Prehistoric Belief PDF Author: Mike Williams
Publisher: The History Press
ISBN: 0752476343
Category : Social Science
Languages : en
Pages : 529

Get Book Here

Book Description
Starting with the dawn of what we would recognise as modern human thought, this book journeys through 35,000 years of our human past. It shows how our earliest ancestors learnt to enter trance states and the revolutionary effect this had on the way they interacted with their world. Moreover, by marrying the very latest research with vivid first-person reconstructions, the book will actually take readers back in time. In its pages we join Stone Age hunting parties, steal food from desperate, starving cannibals, sit eye-to-eye with a mouldy Bronze Age mummy and join the Celts for a feast where you truly are what you eat. The story of our past has never been told this way before and has never been brought to life with such vividness. This is the past as our ancestors would have known it.

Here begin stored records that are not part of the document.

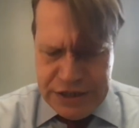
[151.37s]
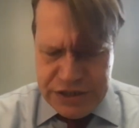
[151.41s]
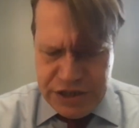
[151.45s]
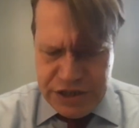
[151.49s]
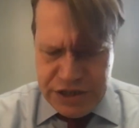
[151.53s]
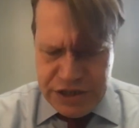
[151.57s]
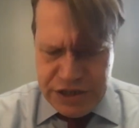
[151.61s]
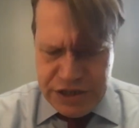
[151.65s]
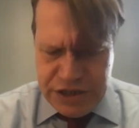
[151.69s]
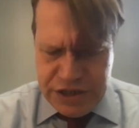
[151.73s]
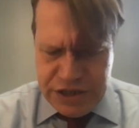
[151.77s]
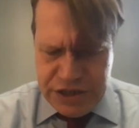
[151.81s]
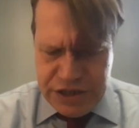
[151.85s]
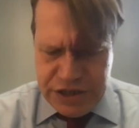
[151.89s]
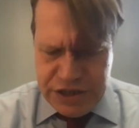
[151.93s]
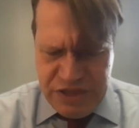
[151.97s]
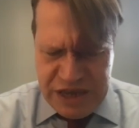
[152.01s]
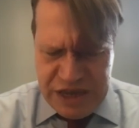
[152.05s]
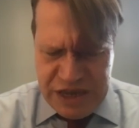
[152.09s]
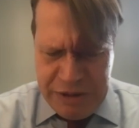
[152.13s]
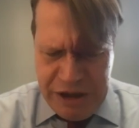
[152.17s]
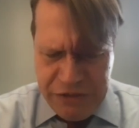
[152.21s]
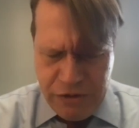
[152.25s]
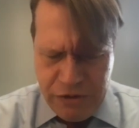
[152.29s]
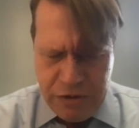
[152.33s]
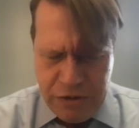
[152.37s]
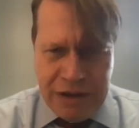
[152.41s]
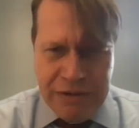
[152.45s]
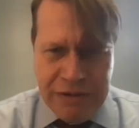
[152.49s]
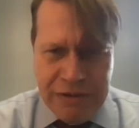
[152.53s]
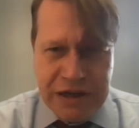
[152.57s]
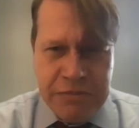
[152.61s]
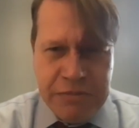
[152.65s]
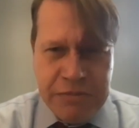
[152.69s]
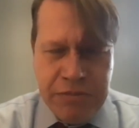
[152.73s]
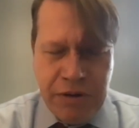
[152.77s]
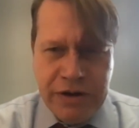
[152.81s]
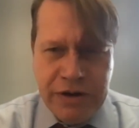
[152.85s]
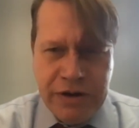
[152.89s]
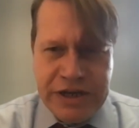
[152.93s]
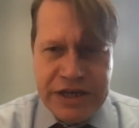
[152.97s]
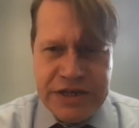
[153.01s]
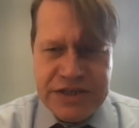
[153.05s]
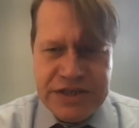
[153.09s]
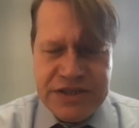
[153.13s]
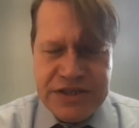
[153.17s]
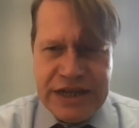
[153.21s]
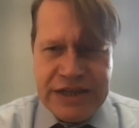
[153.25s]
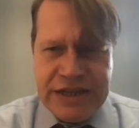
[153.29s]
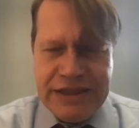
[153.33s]
So the thing about the Republican Party
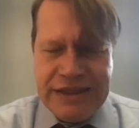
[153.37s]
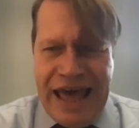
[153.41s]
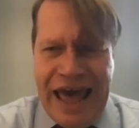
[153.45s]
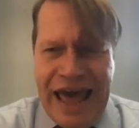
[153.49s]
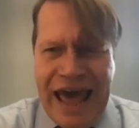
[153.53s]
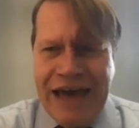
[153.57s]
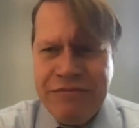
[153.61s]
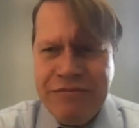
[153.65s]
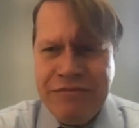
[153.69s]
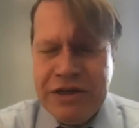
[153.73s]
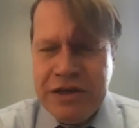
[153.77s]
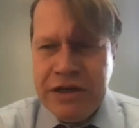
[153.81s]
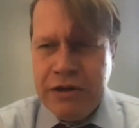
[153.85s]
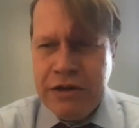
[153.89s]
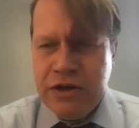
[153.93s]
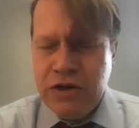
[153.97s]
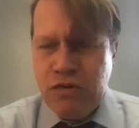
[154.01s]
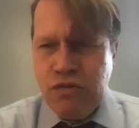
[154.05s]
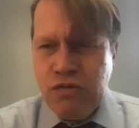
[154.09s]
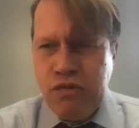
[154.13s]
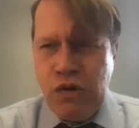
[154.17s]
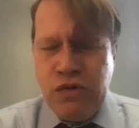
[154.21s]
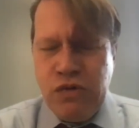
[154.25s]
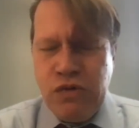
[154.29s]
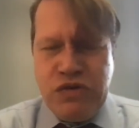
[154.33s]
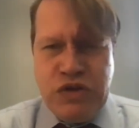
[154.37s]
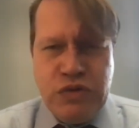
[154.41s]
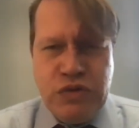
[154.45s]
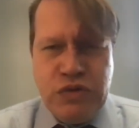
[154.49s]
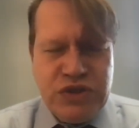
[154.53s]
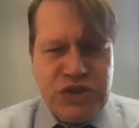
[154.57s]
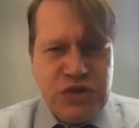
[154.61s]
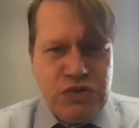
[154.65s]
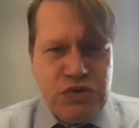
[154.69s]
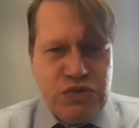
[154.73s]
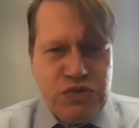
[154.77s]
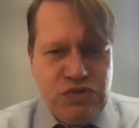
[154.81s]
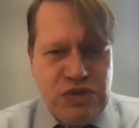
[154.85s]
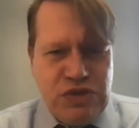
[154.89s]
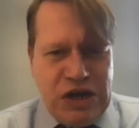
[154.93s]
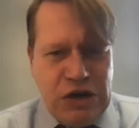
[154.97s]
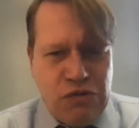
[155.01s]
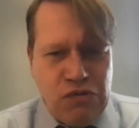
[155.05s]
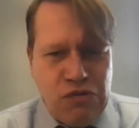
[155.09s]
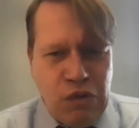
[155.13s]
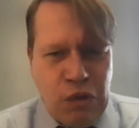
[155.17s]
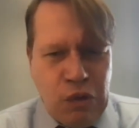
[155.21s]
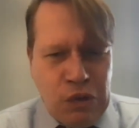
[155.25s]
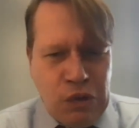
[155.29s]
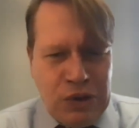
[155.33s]
is that, having grown used to
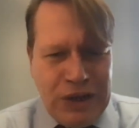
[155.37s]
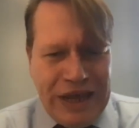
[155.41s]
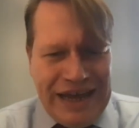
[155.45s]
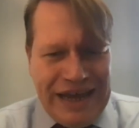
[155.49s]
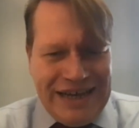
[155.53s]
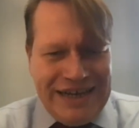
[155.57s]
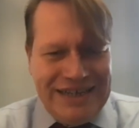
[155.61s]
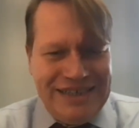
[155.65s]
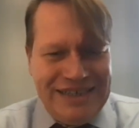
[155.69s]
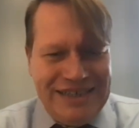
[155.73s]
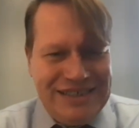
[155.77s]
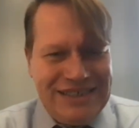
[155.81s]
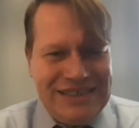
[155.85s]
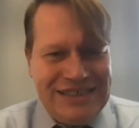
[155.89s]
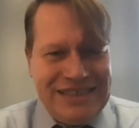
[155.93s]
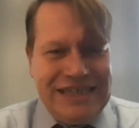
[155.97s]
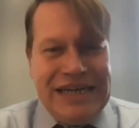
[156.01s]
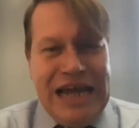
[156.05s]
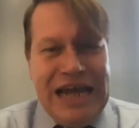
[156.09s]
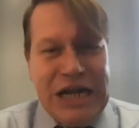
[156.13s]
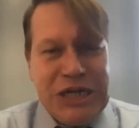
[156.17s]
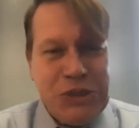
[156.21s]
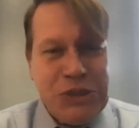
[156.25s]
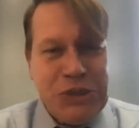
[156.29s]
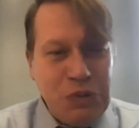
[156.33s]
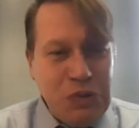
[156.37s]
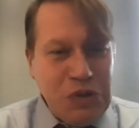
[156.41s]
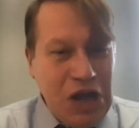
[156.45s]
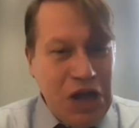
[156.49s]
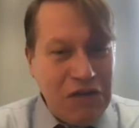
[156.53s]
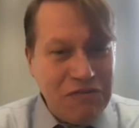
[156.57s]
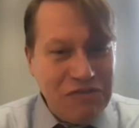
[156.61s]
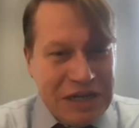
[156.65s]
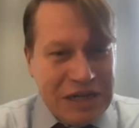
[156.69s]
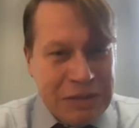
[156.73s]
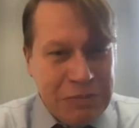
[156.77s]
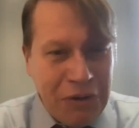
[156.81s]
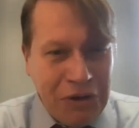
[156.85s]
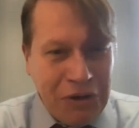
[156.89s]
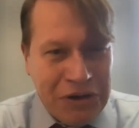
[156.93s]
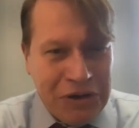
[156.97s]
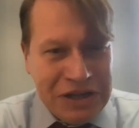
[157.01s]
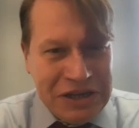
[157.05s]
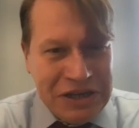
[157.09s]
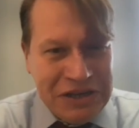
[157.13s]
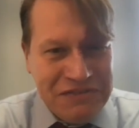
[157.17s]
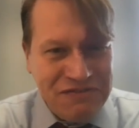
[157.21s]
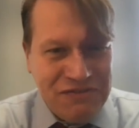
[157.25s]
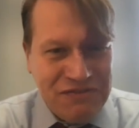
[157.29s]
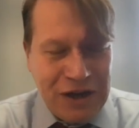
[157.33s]
their role as the natural governing
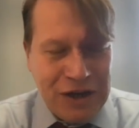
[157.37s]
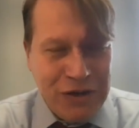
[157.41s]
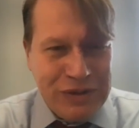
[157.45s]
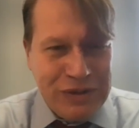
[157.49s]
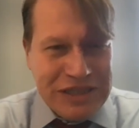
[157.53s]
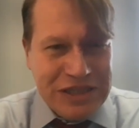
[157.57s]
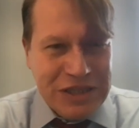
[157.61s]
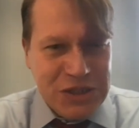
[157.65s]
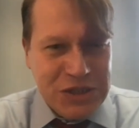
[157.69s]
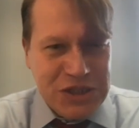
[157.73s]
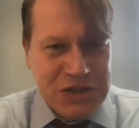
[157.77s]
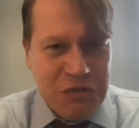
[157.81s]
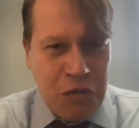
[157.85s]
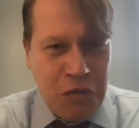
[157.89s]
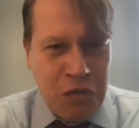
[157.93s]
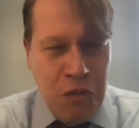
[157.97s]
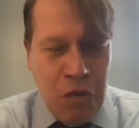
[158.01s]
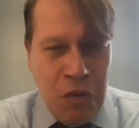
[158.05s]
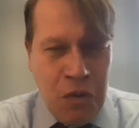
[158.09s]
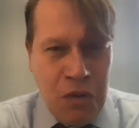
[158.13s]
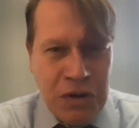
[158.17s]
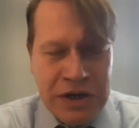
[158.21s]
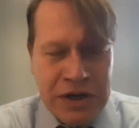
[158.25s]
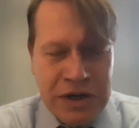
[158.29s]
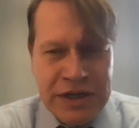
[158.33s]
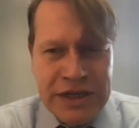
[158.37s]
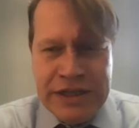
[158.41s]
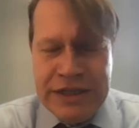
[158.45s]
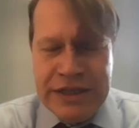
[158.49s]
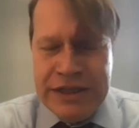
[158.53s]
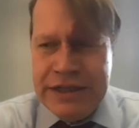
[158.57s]
party following the Civil War,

Art and Culture of the Prehistoric World

Art and Culture of the Prehistoric World PDF Author: Beatrice D. Brooke
Publisher: The Rosen Publishing Group, Inc
ISBN: 1615329579
Category : Juvenile Nonfiction
Languages : en
Pages : 43

Get Book Here

Book Description
We know a surprising amount about how people lived before the written word. This strikingly visual book combines photographs of artifacts created by ancient humans with brilliant illustrations, and is guaranteed to appeal to students of all ages. Readers learn about the lives of early humans, from the invention of tools to their religious beliefs. They’ll see that we’ve been a highly inventive species all along.